Reste le principe anthropique : puisque nous existons, l'univers doit nécessairement être compatible avec notre existence. C'est vrai. Mais c'est une constatation, pas une explication. Qu'un condamné survive à cent fusils braqués sur lui ne lui permet pas de dire ensuite : « je suis vivant, donc il n'y a rien à expliquer. » Sa survie réclame une cause. De même, notre présence ne dissout pas l'improbabilité du réglage qui l'a rendue possible ; elle la rend criante. Le principe anthropique nous dit que nous ne pouvions observer qu'un univers réglé ; il ne dit pas pourquoi un tel univers existe.

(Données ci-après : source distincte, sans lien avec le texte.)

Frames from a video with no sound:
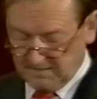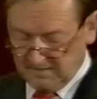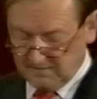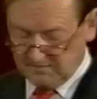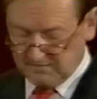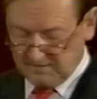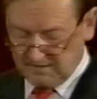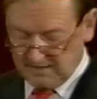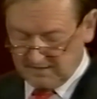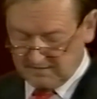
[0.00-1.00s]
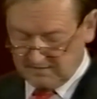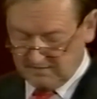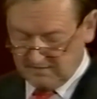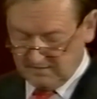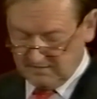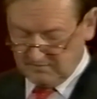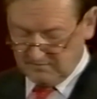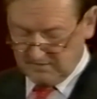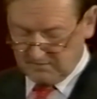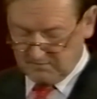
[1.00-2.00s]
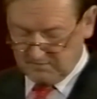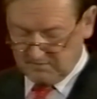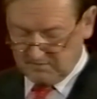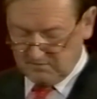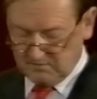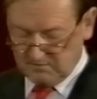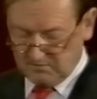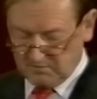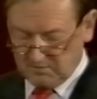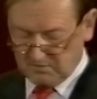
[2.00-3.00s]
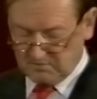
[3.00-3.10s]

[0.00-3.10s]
It is unlikely that with the huge world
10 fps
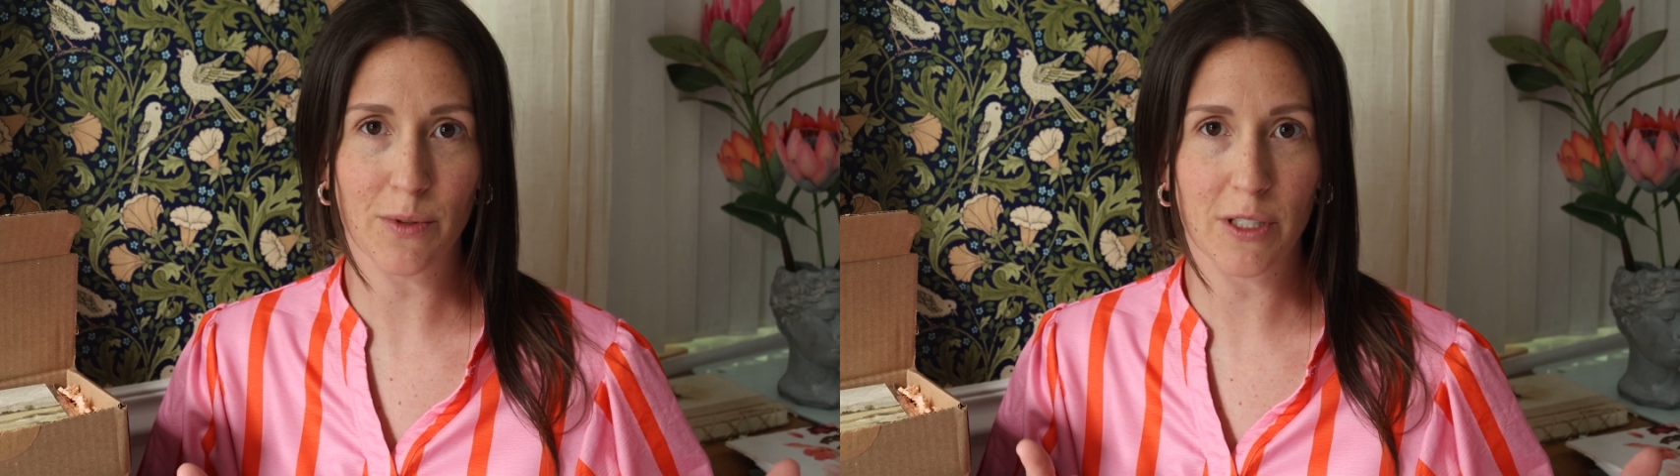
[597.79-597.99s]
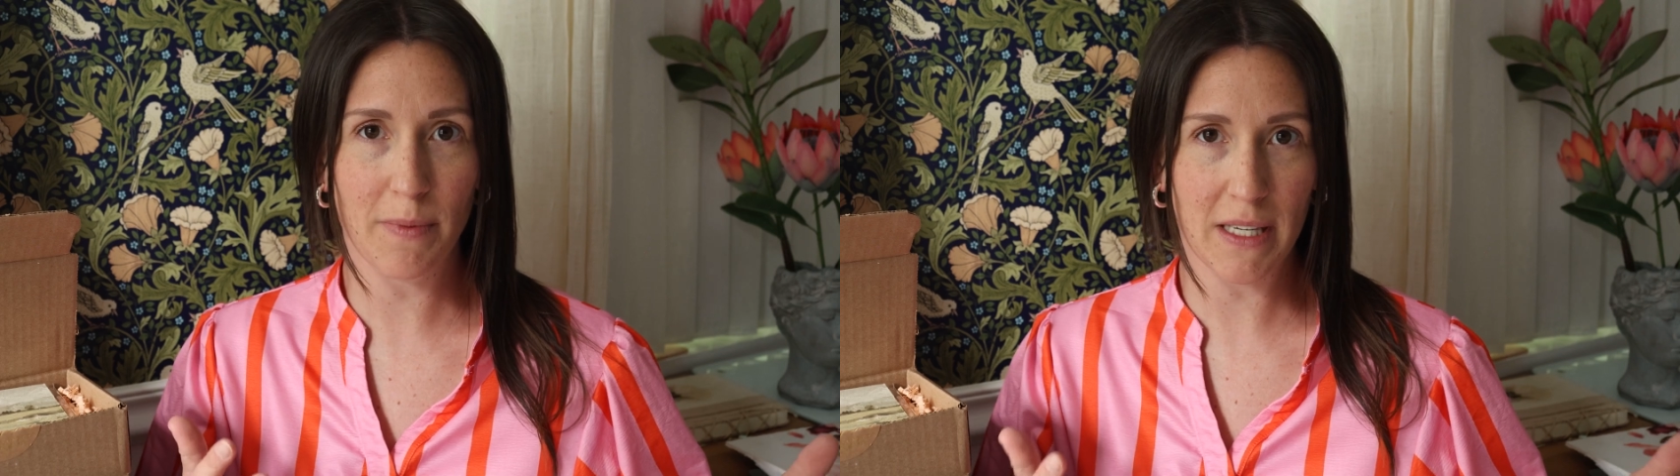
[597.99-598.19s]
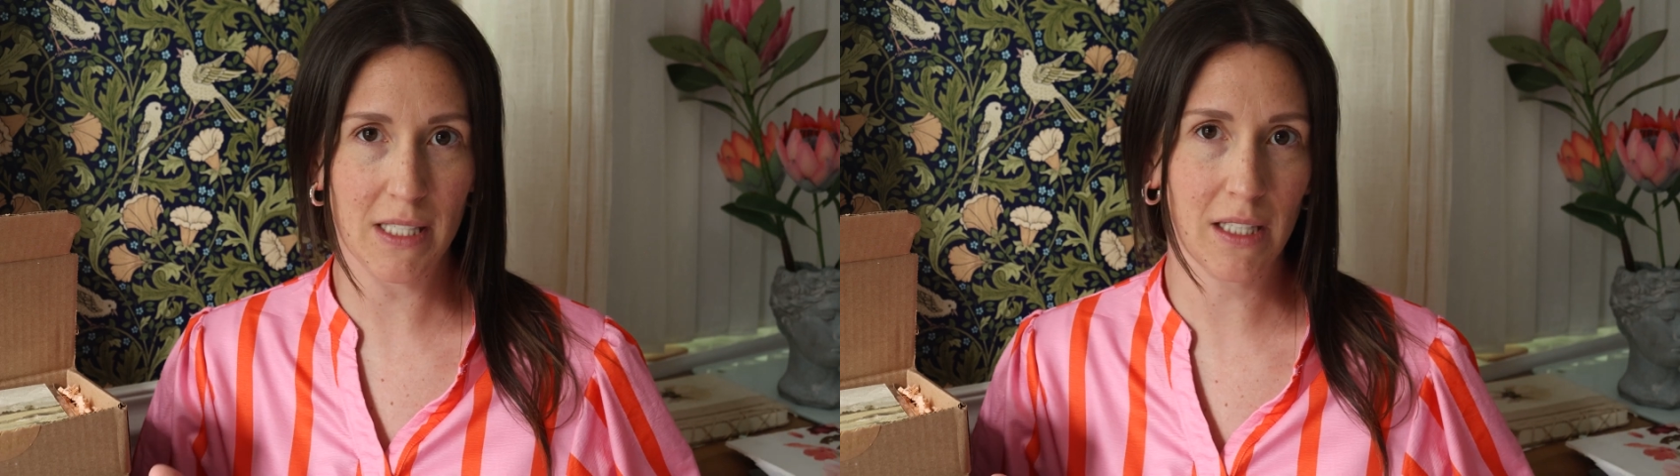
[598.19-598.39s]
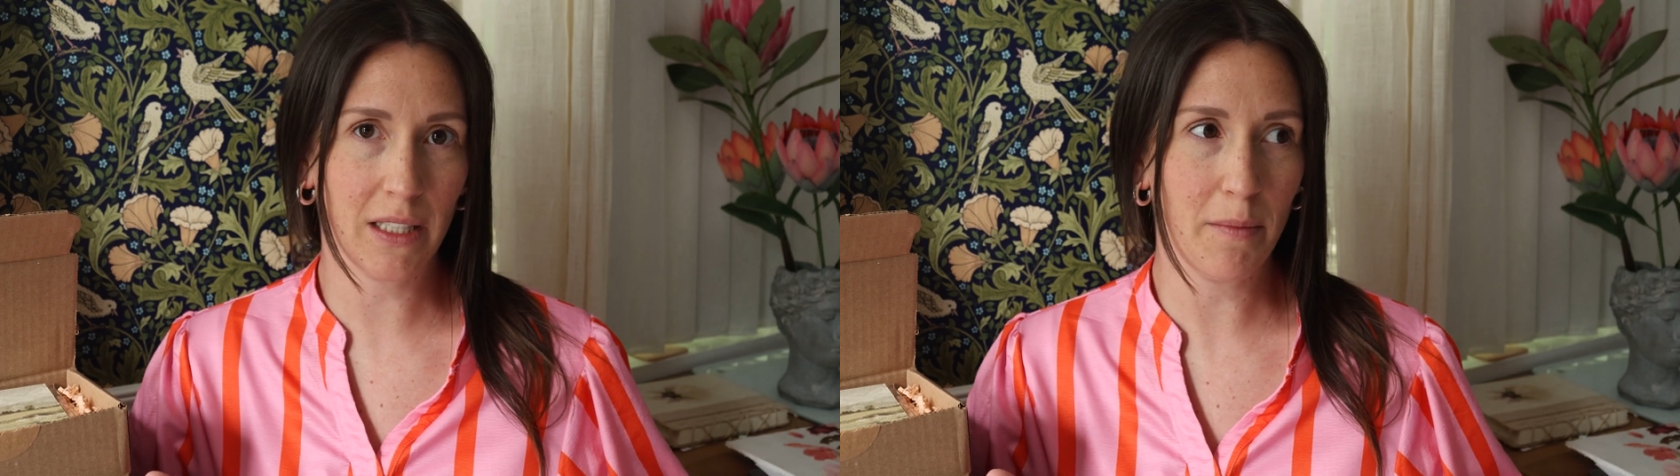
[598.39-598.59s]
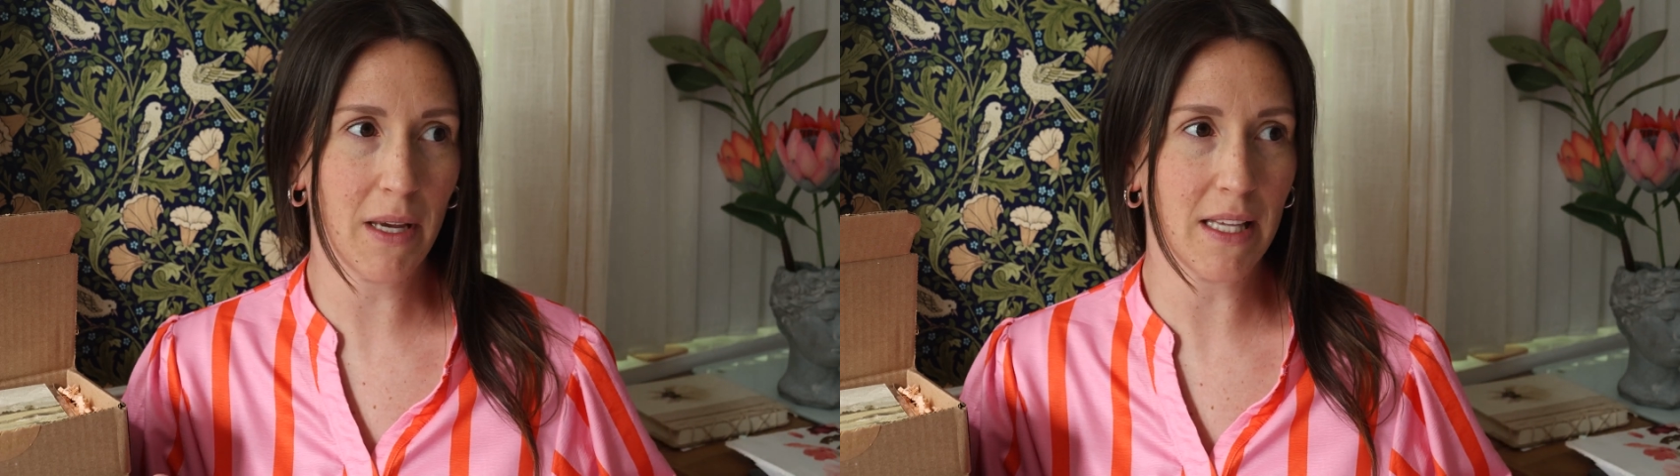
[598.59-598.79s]
which
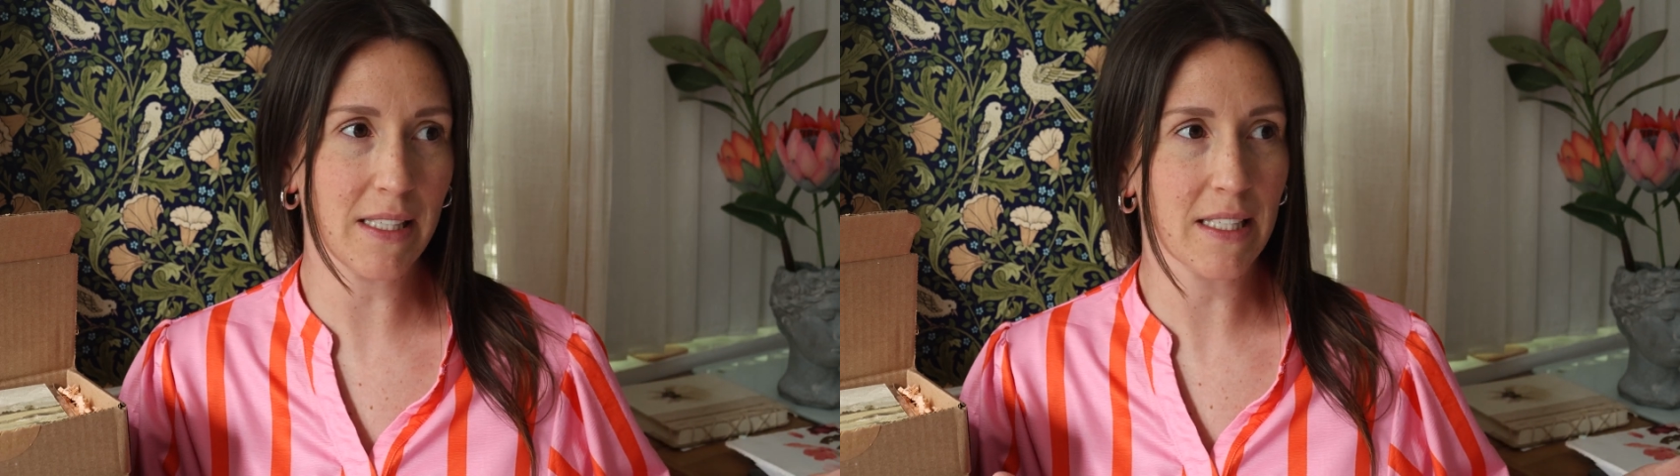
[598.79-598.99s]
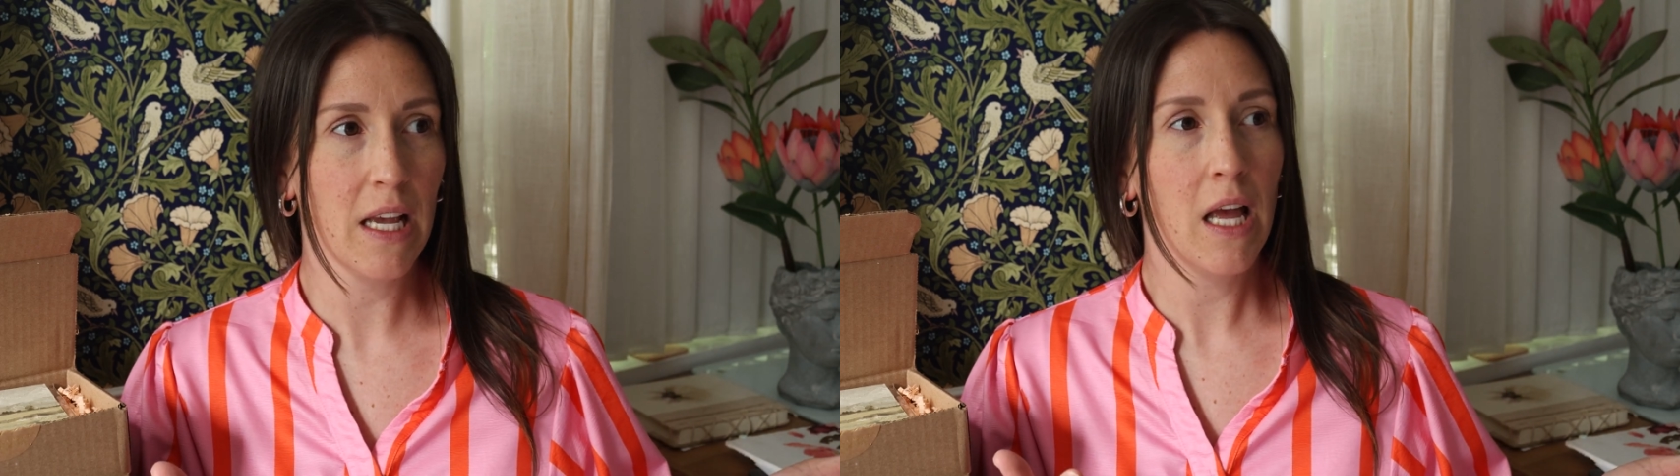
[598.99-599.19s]
basically means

La conclusion que la raison peut tirer

Au terme de cet examen, ne prétendons pas avoir démontré Dieu comme on démontre un théorème : ce serait malhonnête, et inutilement fragile. Disons plutôt ce qui est exact et solide. Le réglage fin est un fait. Il appelle une explication. Des quatre hypothèses, la nécessité reste à ce jour sans preuve ; le hasard pur ne s'évalue pas hors d'un cadre qui justement fait défaut ; le multivers déplace le problème et contredit nos observations à grande échelle. L'intention demeure l'hypothèse qui rend compte du fait avec le plus de simplicité et le moins de suppositions invisibles.

C'est ce que les philosophes nomment une inférence vers la meilleure explication : non pas une certitude mathématique, mais le raisonnement même qu'emploie un juge, un médecin ou un détective devant un faisceau d'indices. Reconnaître cette nature n'affaiblit pas l'argument — cela le rend honnête, et donc increvable. Le croyant ne plaque pas sa foi sur la science : il constate que la création raconte d'elle-même ce que la Révélation affirmait. Et il existe, dans la langue du Coran, un mot qui dit cela avant l'heure.

Qadar : la mesure inscrite dans la création

Le terme coranique qadar signifie littéralement mesure, proportion, détermination exacte. C'est, mot pour mot, ce que les physiciens nomment aujourd'hui réglage — le fine-tuning. Or le Coran ne dit pas seulement que Dieu a créé : il dit qu'Il a mesuré.

« Nous avons créé toute chose selon une mesure (bi-qadarin). »

Sourate Al-Qamar (54), 49 — trad. Rachid Maach

« Nous leur montrerons Nos signes dans l'univers et en eux-mêmes,

jusqu'à ce qu'il leur apparaisse clairement que cela est la vérité. »

Sourate Fussilat (41), 53 — trad. Rachid Maach

« En vérité, dans la création des cieux et de la terre,

et dans l'alternance de la nuit et du jour,

il est assurément des signes pour des hommes doués de raison. »

Sourate Âl ʿImrân (3), 190 — trad. Rachid Maach

« Pour des hommes doués de raison. » Le Coran ne demande jamais d'éteindre la raison pour croire ; il demande de l'allumer. Le mot âya désigne à la fois le verset du Livre et le signe dans la création : les deux sont, dans la langue de la Révélation, une seule et même réalité. Plus l'homme mesure et comprend la finesse du monde, plus l'hypothèse de l'accident s'amincit. Les chiffres, loin de menacer la foi, conduisent l'esprit honnête exactement là où le verset l'attendait.

Un univers mesuré au-delà du concevable n'exige pas une preuve de plus. Il attend qu'on le regarde, et qu'on accepte d'en tirer les conséquences.